Но с другой стороны, волка, изгнанного из стаи, при определенных обстоятельствах можно попросить вернуться. Допустим, стая неожиданно теряет альфу из-за нападения хищника. Ей понадобится другой альфа, чтобы занять место вожака.

Кара

Мы не можем войти в вольеры. Хотя волки, скорее всего, будут держаться от нас на расстоянии, моя повязка подействует на них словно красная тряпка на быка. Они попытаются стянуть ее и вылизать рану. Поэтому мы сидим на пригорке, с другой стороны ограждения, кутаемся в куртки и наблюдаем, как волки наблюдают за нами.

Сидя здесь, я чувствую мрачное утешение. Лучше так, чем лежать на больничной койке отца, прислушиваясь к гудкам аппаратов, словно к тиканью бомбы замедленного действия, и знать, что, когда их выдернут из розетки, отец уйдет. Но тут за каждым углом меня поджидают призраки воспоминаний: вот отец бегает по загону с задней частью оленьей туши, учит волчьих подростков охоте. Отец поднял Сиквлу на плечи, и тот висит пушистой шалью. Отец изображает няню, учит щенков находить и прятаться в вырытую яму для встреч.

Несмотря на то что его волки содержались в неволе, он научил их всему, что необходимо для жизни в дикой природе. Его цель состояла в том, чтобы когда-нибудь выпустить волков в лесах Нью-Гэмпшира, как их выпустили в Йеллоустоуне, где они теперь процветали. Хотя поступало несколько одиночных сообщений о замеченных диких волках, законы запрещали их повторное заселение. Прошло двести лет с тех пор, как волки свободно бродили по штату, но это не мешало отцу позаботиться о том, чтобы любая его стая могла выжить так же, как выживали ее дикие собратья. «Ты знаешь, в чем заключается разница между мечтой и целью? – часто говорил он мне. – У цели есть план».

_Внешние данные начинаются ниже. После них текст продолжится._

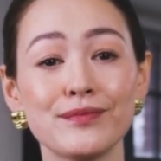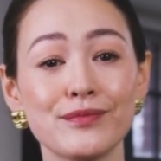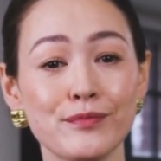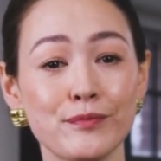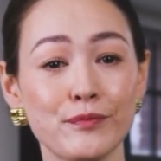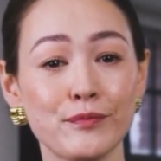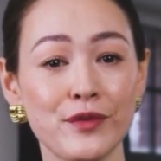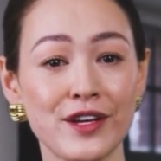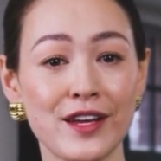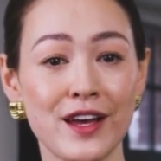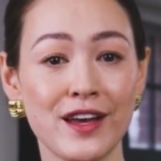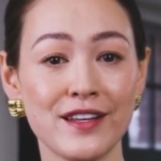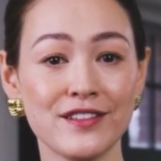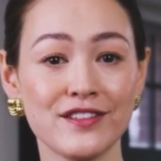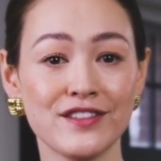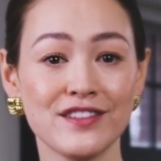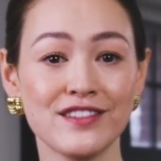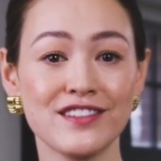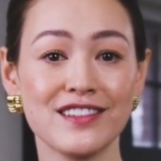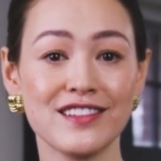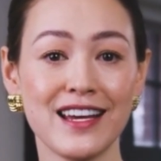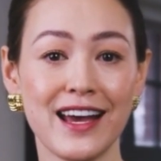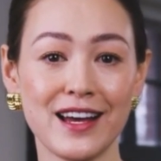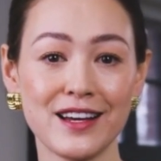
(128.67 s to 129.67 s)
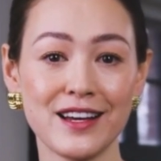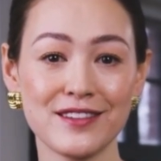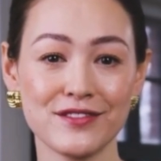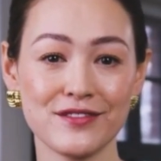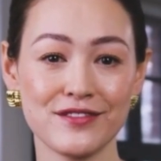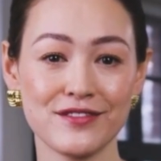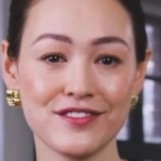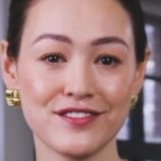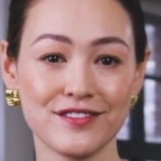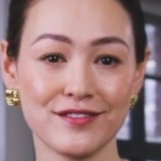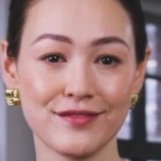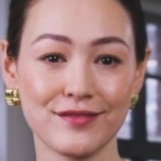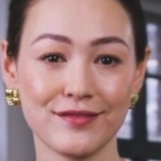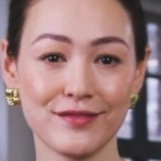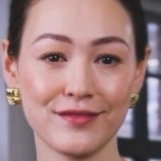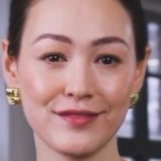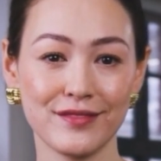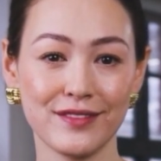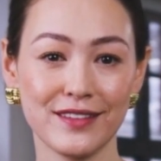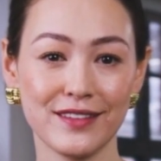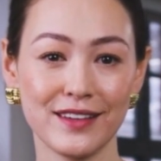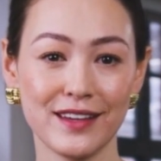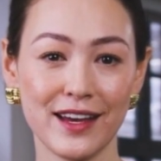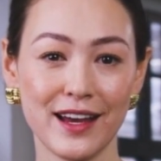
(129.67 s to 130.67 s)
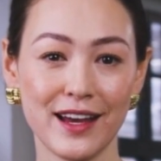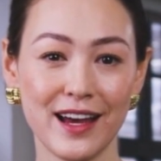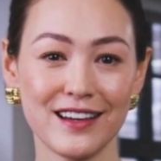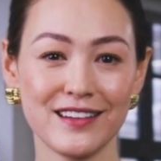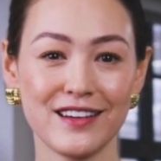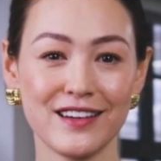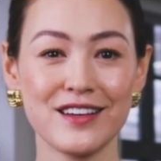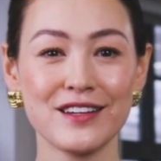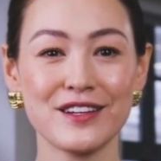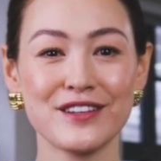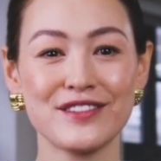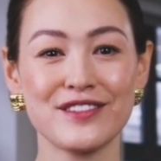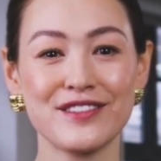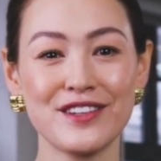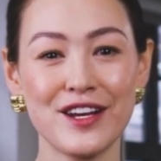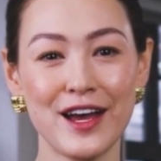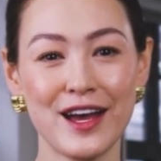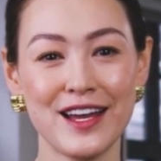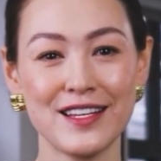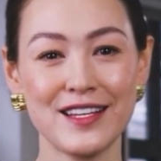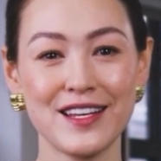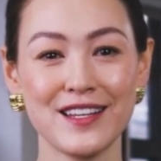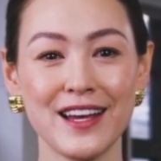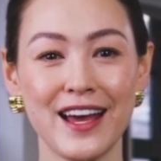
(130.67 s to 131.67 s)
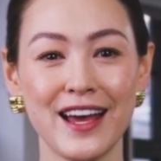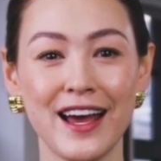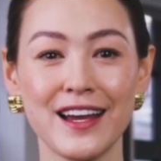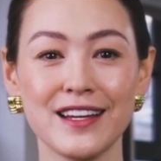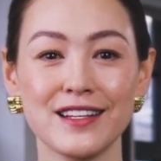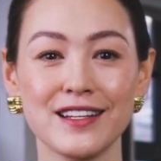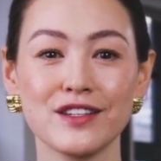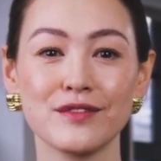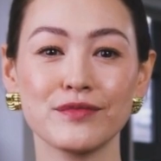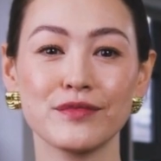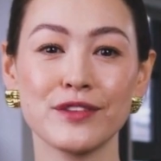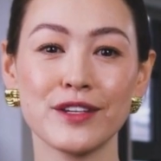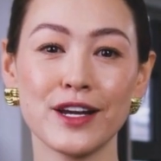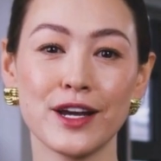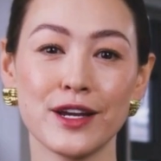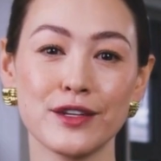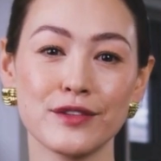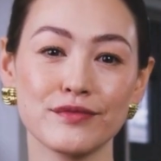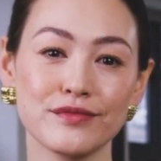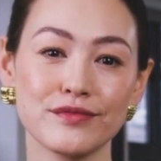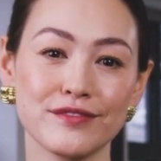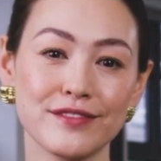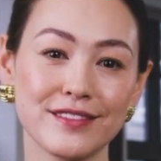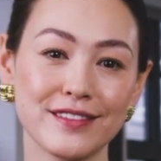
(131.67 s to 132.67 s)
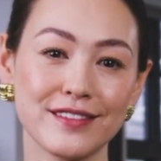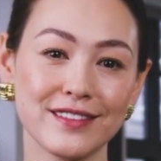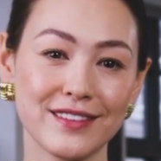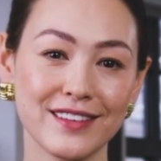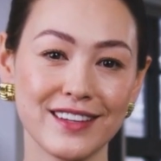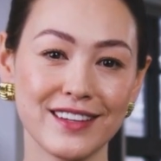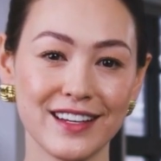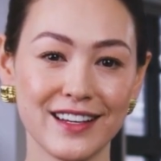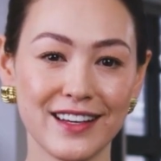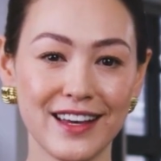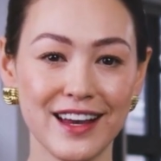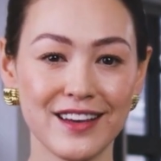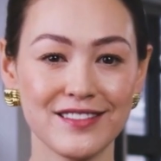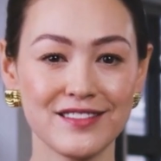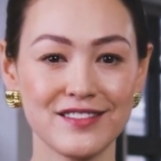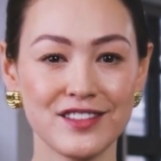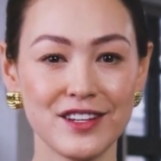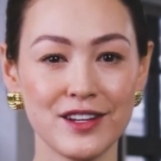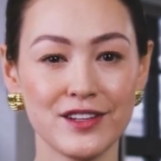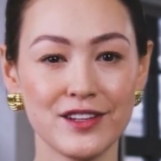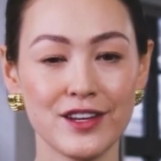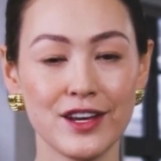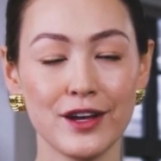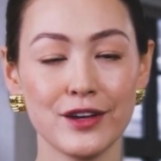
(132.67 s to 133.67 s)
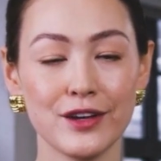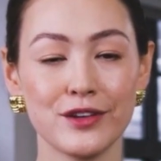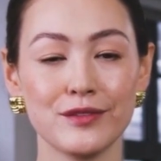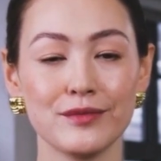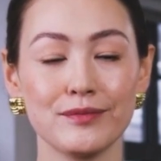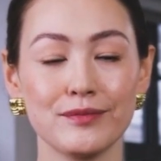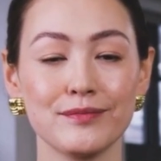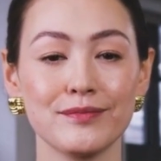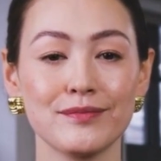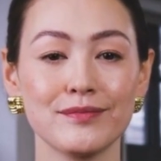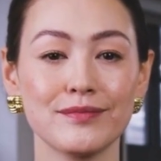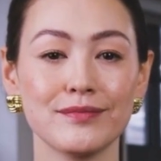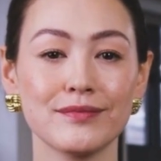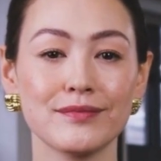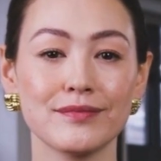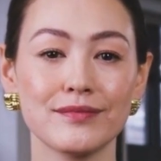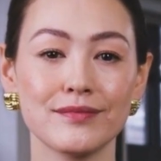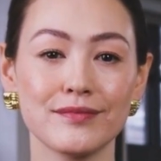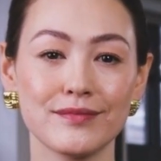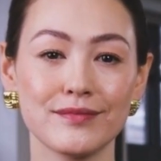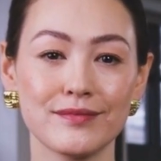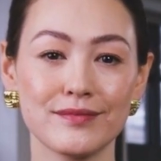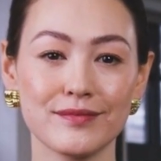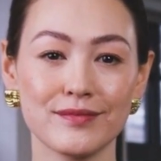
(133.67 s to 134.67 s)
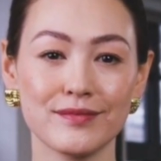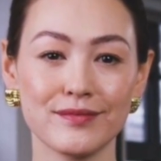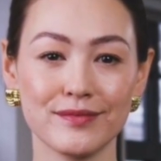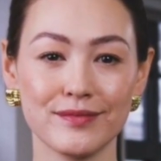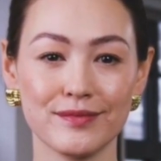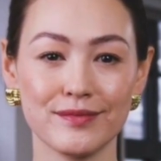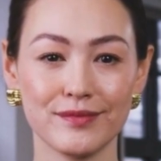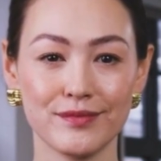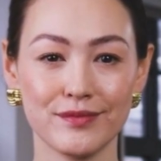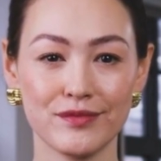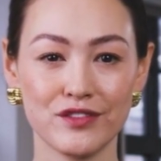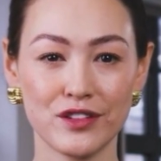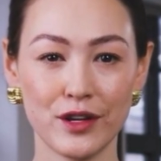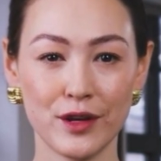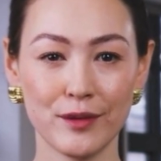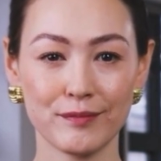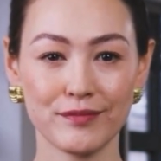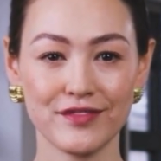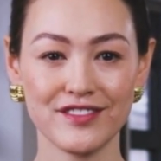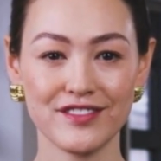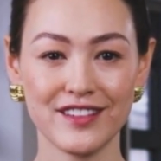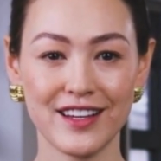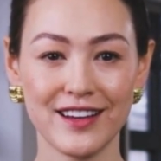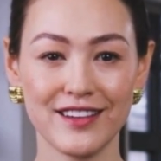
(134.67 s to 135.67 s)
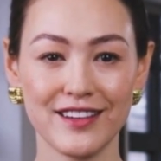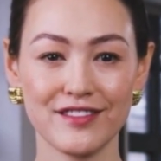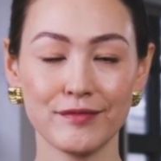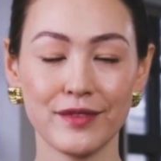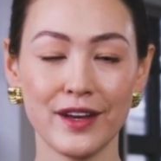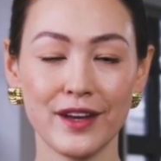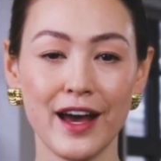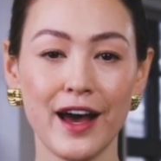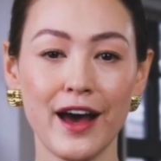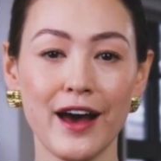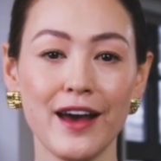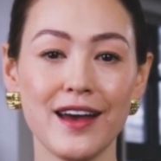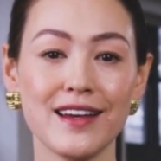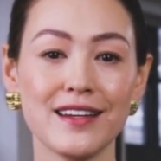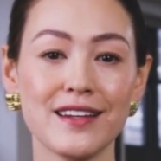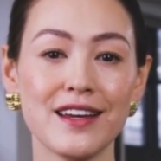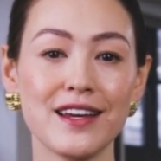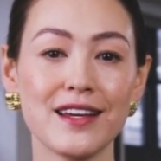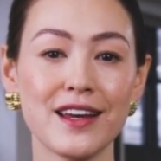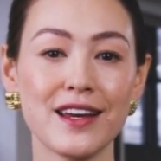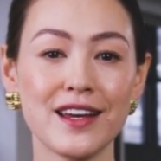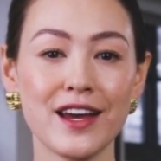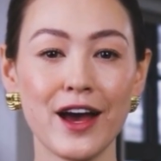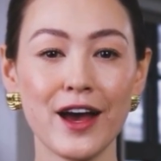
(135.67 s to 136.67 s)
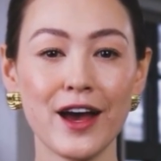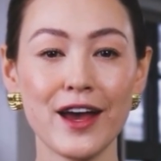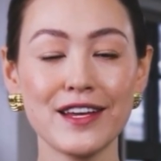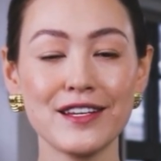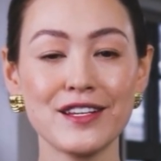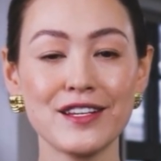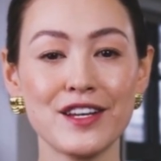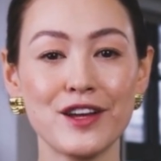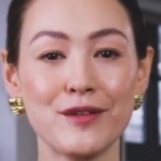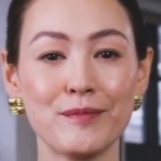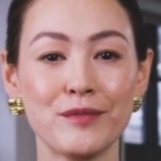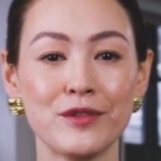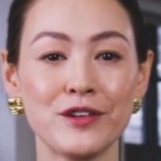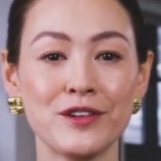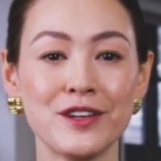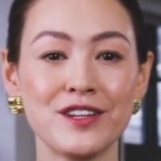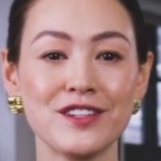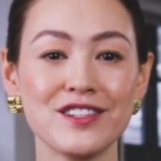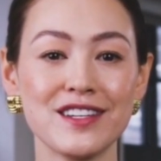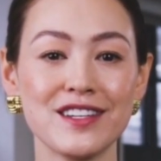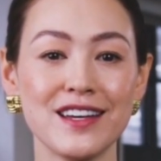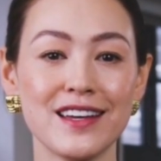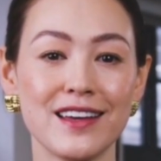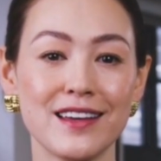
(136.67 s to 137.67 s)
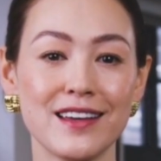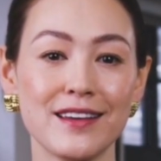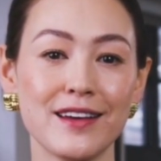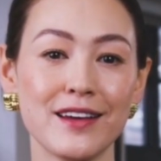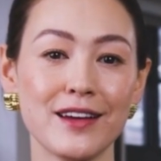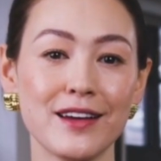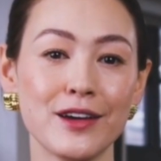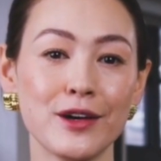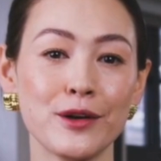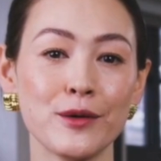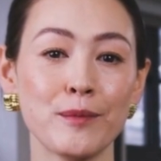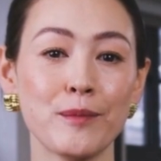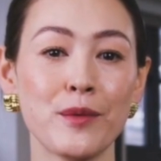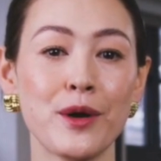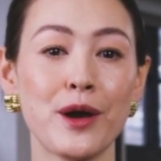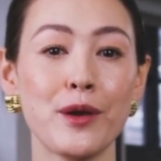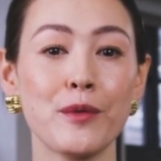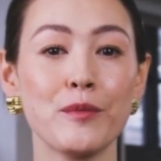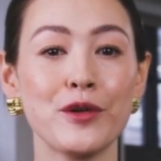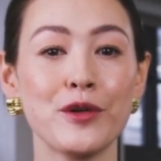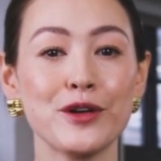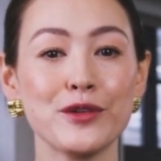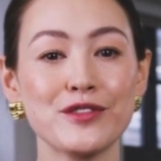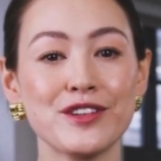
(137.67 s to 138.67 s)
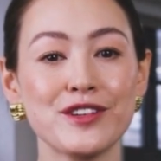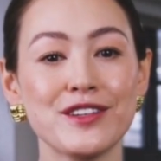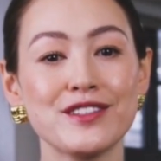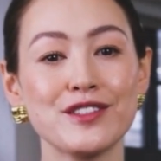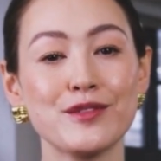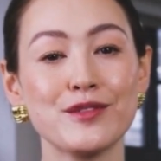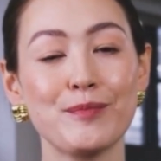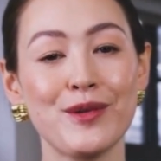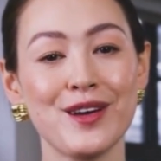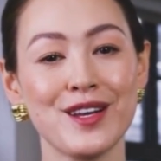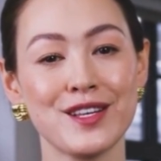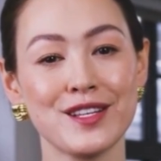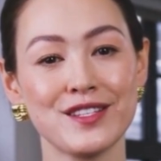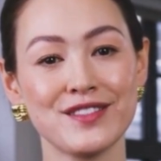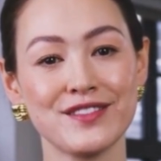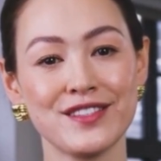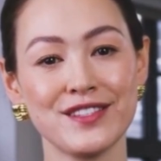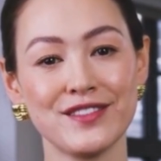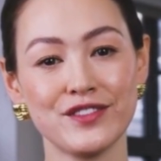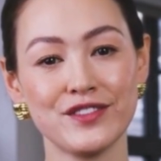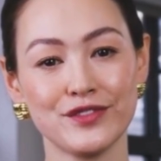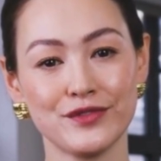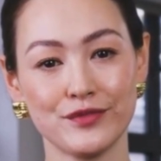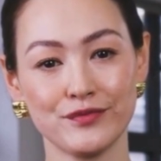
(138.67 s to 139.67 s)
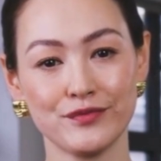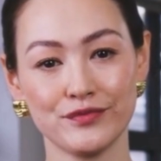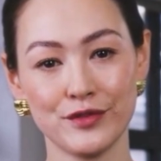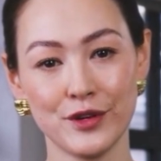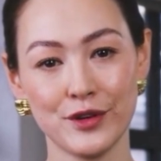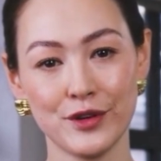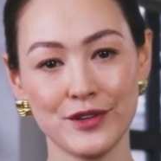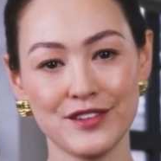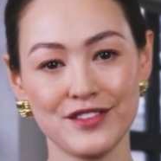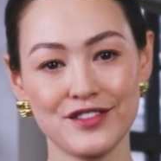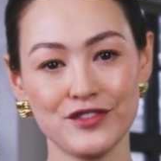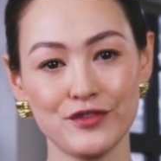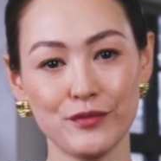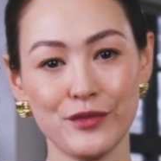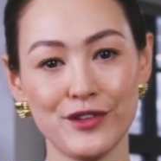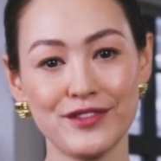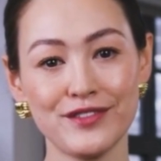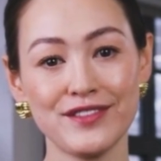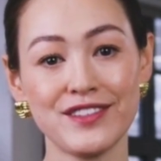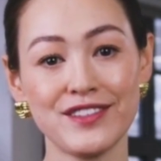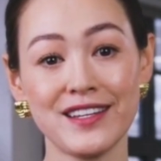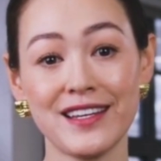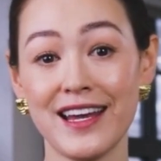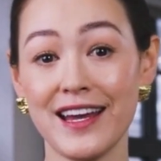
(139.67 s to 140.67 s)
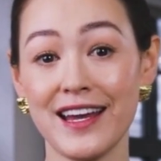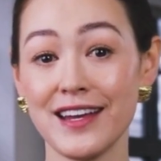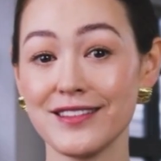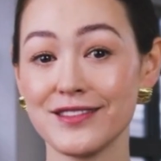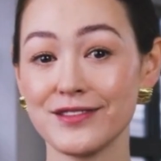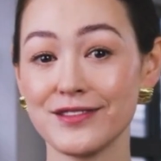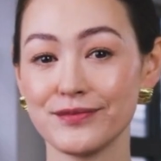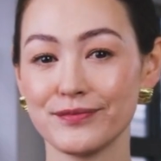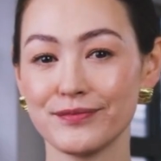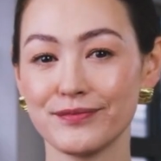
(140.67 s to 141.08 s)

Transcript: Will understands, and in a silent act of love, he lets her go. Tom stays behind in a kind community, while Will disappears into the forest once again.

Забавно, что ему пришлось учить волков быть дикими, в то время как они научили его быть человеком.

Я понимаю, что уже думаю о нем в прошедшем времени.

– Что с ними будет? – спрашиваю я.

Эдвард встречается со мной взглядом:

– Я попрошу Уолтера остаться. Я не собираюсь от них избавляться, если ты об этом.

– Ты ничего не знаешь о волках.

– Я научусь.

Да уж, это будет величайшая ирония судьбы. Скажи я отцу, что в один прекрасный день Эдвард пойдет по его стопам, он бы смеялся до колик.

Я встаю, подхожу ближе и продеваю пальцы в металлические звенья сетки. Первый урок, который преподал мне отец, – никогда так не делать. Не успеешь оглянуться, как подберется волк-сигнальщик и укусит.

Но эти волки меня знают. Кладен трется серебристым боком и лижет мою руку.

– Если подумать, ты могла бы научить меня, – предлагает Эдвард.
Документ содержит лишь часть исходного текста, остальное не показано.